A former Royal Air Force officer, Peter George, captured the new zeitgeist about nuclear weapons, the widespread fear of an accidental war, in a novel published amid the debate over SAC’s airborne alert. Pulp fiction like One of Our H Bombs Is Missing had already addressed some of these themes. But more than 250,000 copies of George’s novel Red Alert were sold in the United States, and it subsequently inspired a classic Hollywood film. Writing under the pseudonym “Peter Bryant,” George described how a deranged American general could single-handedly launch a nuclear attack. The madman’s views were similar to those expressed by Bertrand Russell a decade earlier: the United States must destroy the Soviet Union before it can destroy the West. “A few will suffer,” the general believes, “but millions will live.”
Once the scheme is uncovered, the general’s air base is assaulted by the U.S. Army. The president of the United States tries without success to recall SAC’s bombers, and the Soviets question whether the impending attack really was a mistake. As an act of good faith, SAC discloses the flight paths of its B-52s so that they can be shot down. After negotiations between the leaders of the two nations and revelations about “the ultimate deterrent” — doomsday weapons capable of eliminating life on earth, to be triggered if the Soviets are facing defeat — all but one of the SAC bombers are shot down or recalled. And so a deal is struck: if the plane destroys a Soviet city, the president will select an American city for the Soviets to destroy in retaliation. The president chooses Atlantic City, New Jersey. The lone B-52 drops its hydrogen bomb over the Soviet Union — but the weapon misfires and misses its target. Although Atlantic City is saved and doomsday averted, Red Alert marked an important cultural shift.
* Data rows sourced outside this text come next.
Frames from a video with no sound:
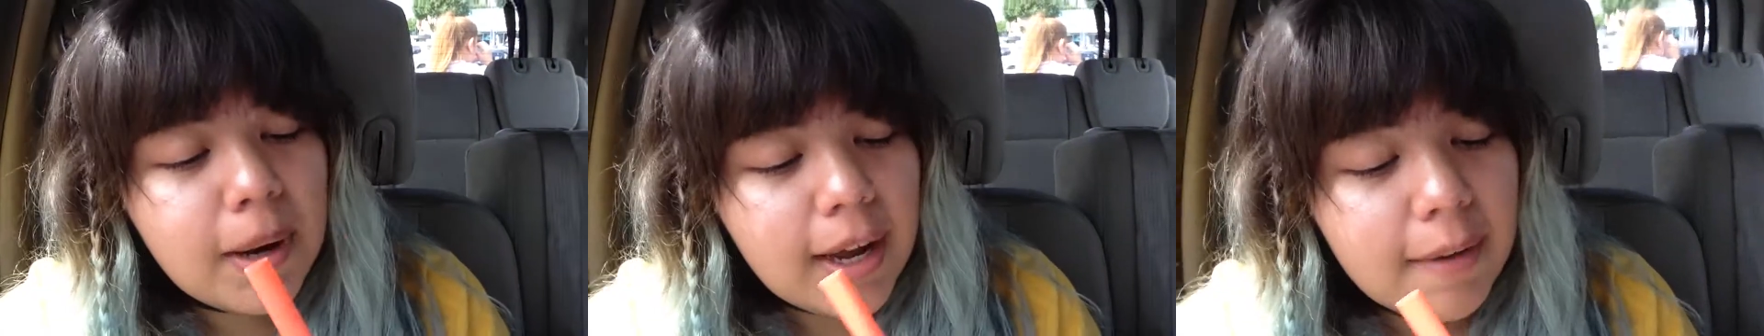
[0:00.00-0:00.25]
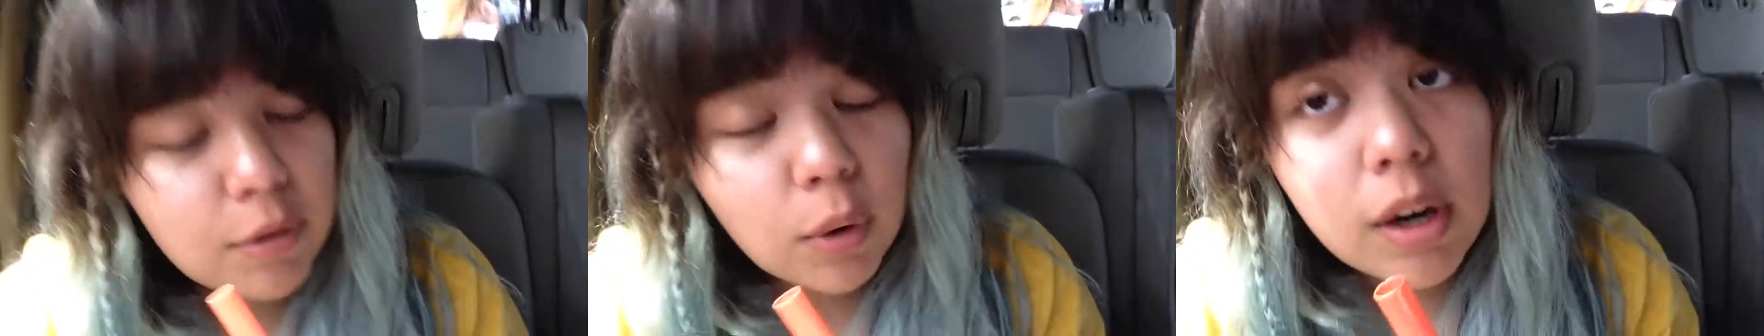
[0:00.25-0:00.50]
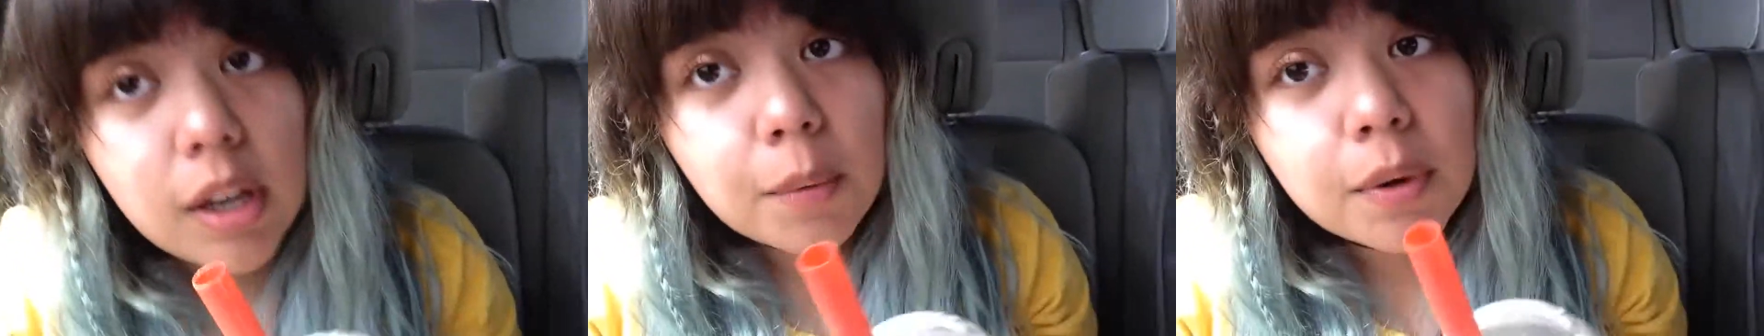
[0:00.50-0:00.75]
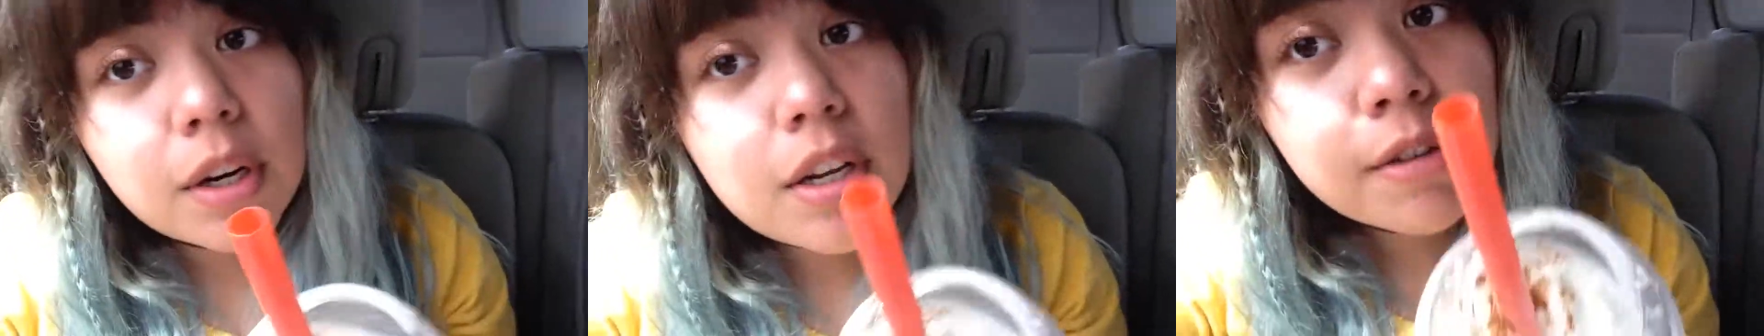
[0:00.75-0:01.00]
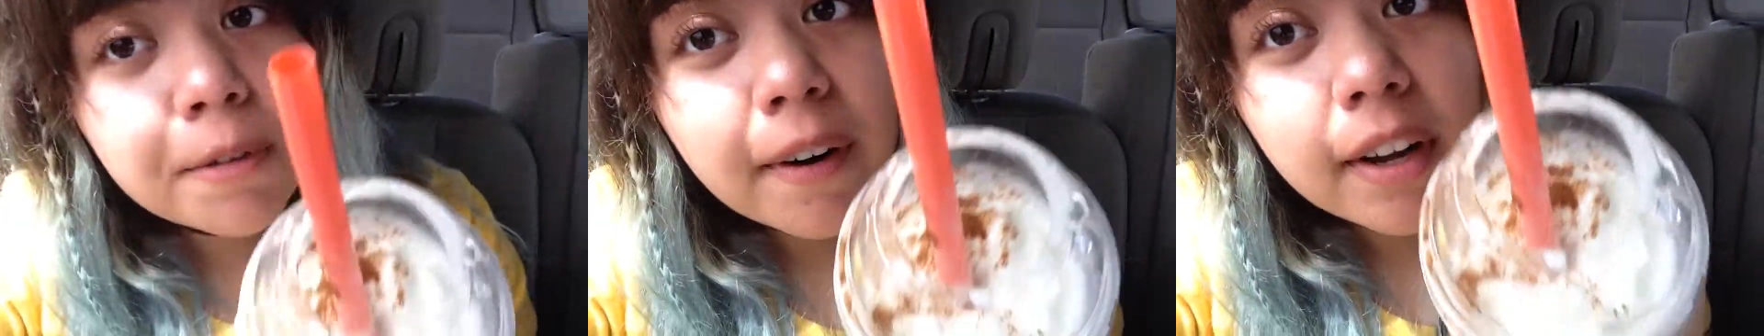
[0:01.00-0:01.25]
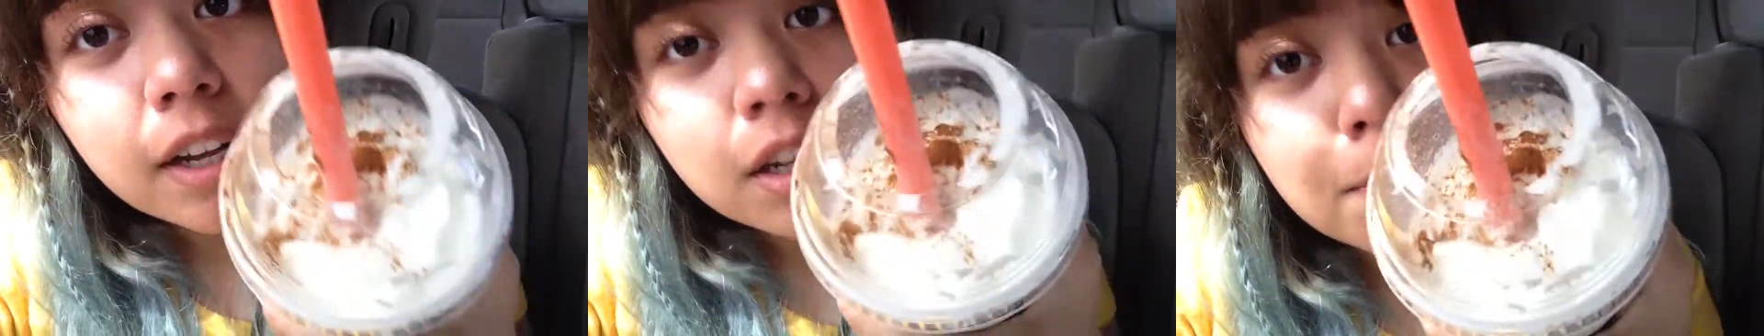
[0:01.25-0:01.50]
I have no idea what it is.
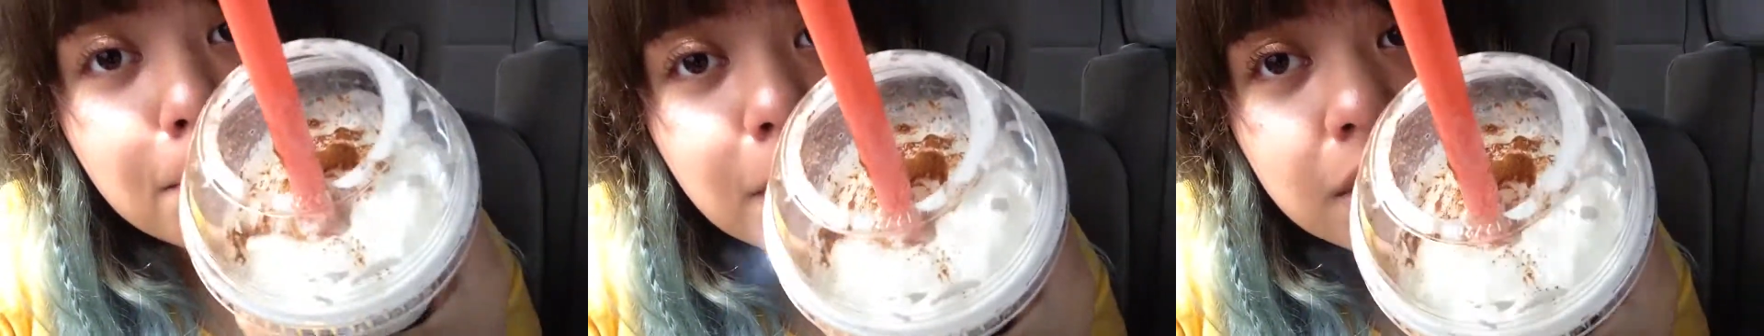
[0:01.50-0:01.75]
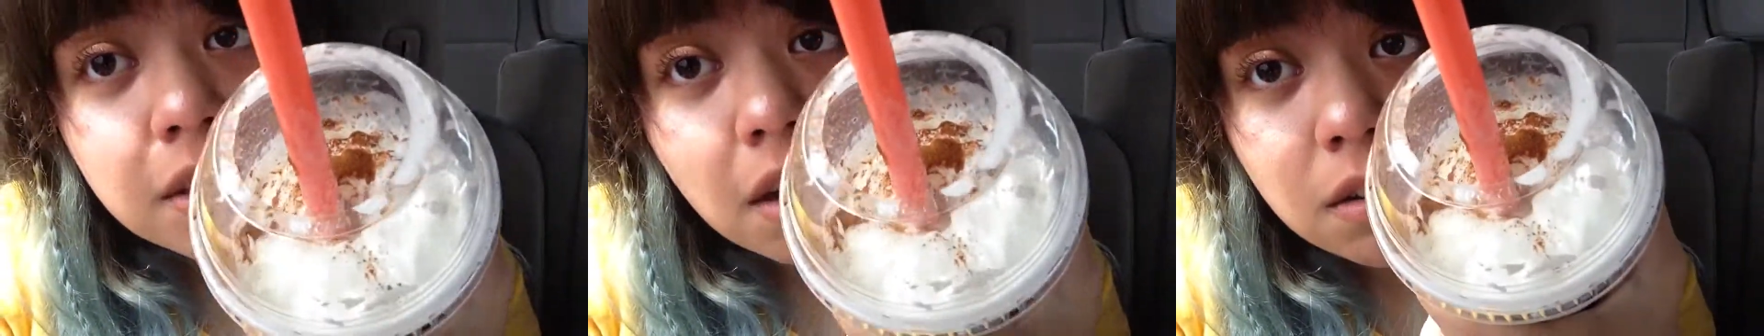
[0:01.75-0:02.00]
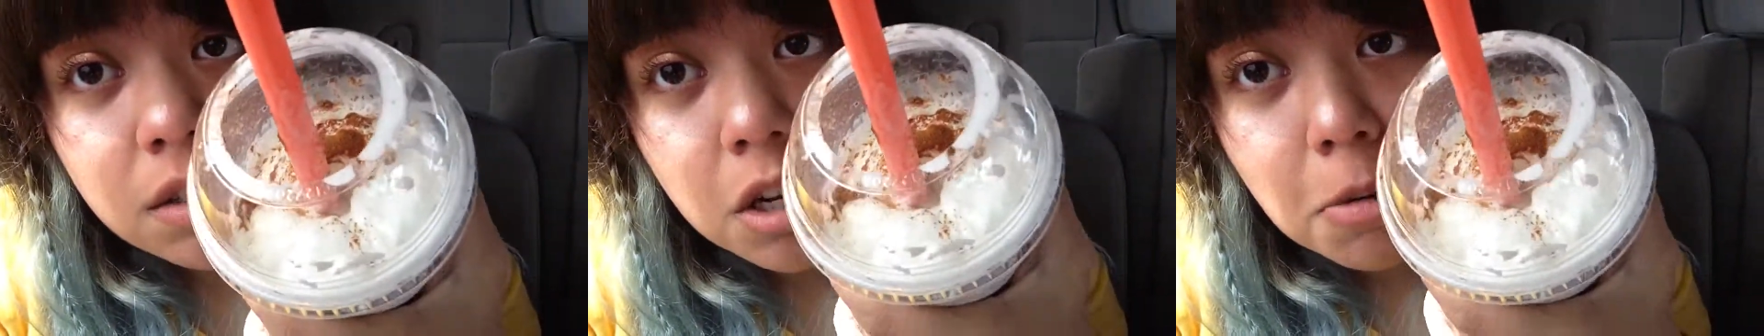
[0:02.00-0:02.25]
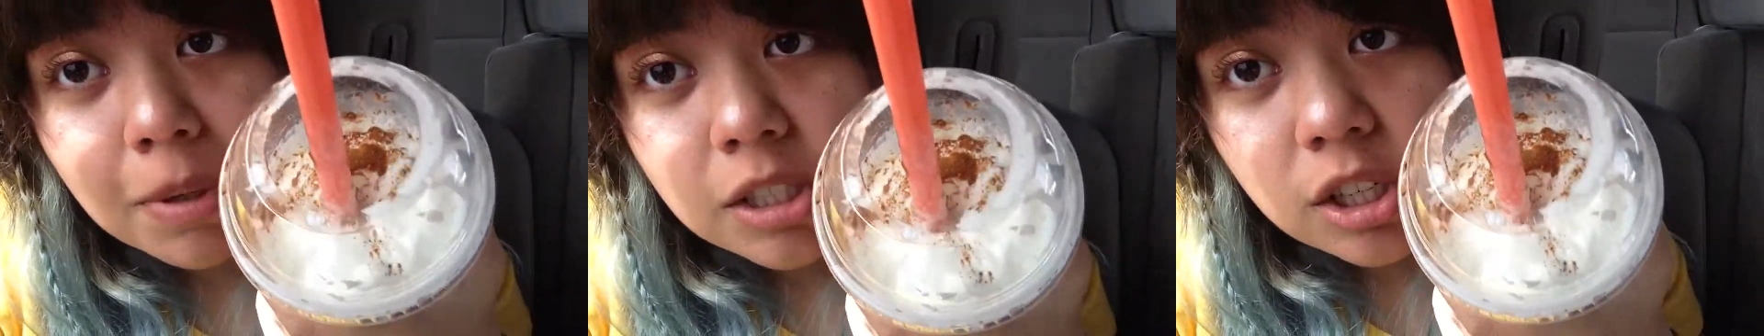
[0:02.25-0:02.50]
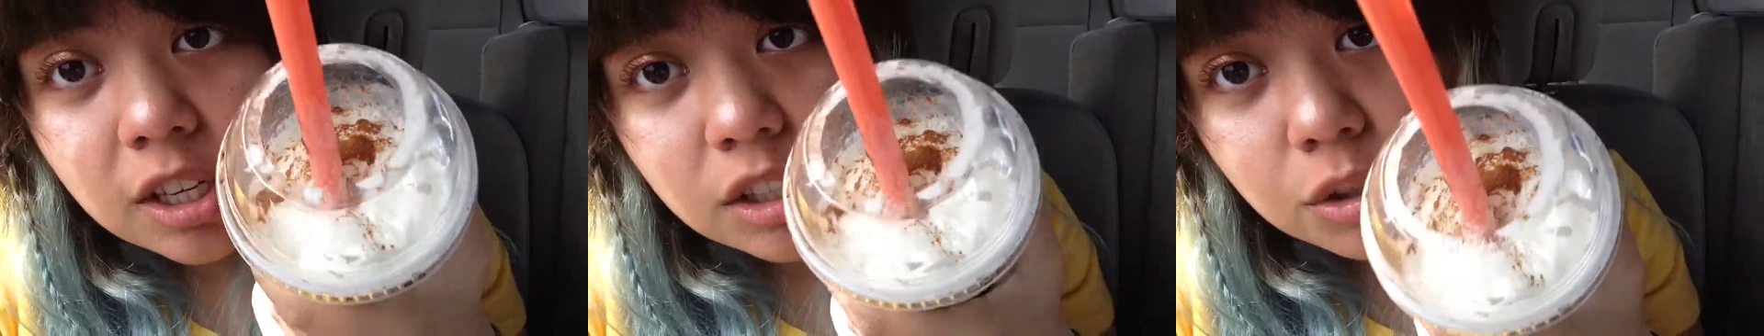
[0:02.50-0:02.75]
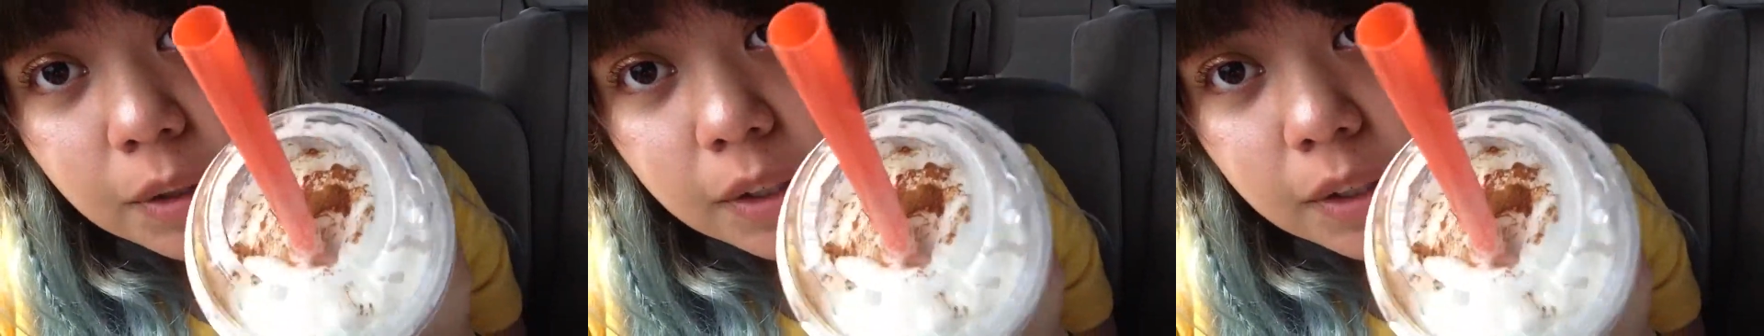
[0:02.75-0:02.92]
Fucking bust out a cinnamon challenge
The Strategic Air Command would increasingly be portrayed as a refuge for lunatics and warmongers, not as the kind of place where you’d find Jimmy Stewart.
General Power was unfazed by protest marches in Great Britain, apocalyptic fears, criticism in the press, freak accidents, strong opposition at the AEC, President Eisenhower’s reluctance, and even doubts about the idea expressed by LeMay. Power wanted an airborne alert. The decision to authorize one would be made by Eisenhower. The phrase “fail safe” had been removed from Air Force descriptions of the plan. The word “fail” had the wrong connotations, and the new term didn’t sound so negative: “positive control.” With strong backing from members of Congress, SAC proposed a test of the airborne alert. B-52s would take off from bases throughout America, carrying sealed-pit weapons. At a White House briefing in July 1958, Eisenhower was told that “the probability of any nuclear detonation during a crash is essentially zero.” The following month, he gave tentative approval for the test. But the new chairman of the AEC, John A. McCone, wanted to limit its scale. McCone thought that the bombers should be permitted to use only Loring Air Force Base in Maine — so that an accident or the jettison of a weapon would be likely to occur over the Atlantic Ocean, not the United States. During the first week of October, President Eisenhower authorized SAC to take off and land at Loring, with fully assembled hydrogen bombs. The flights secretly began, and SAC’s airborne alert was no longer a bluff.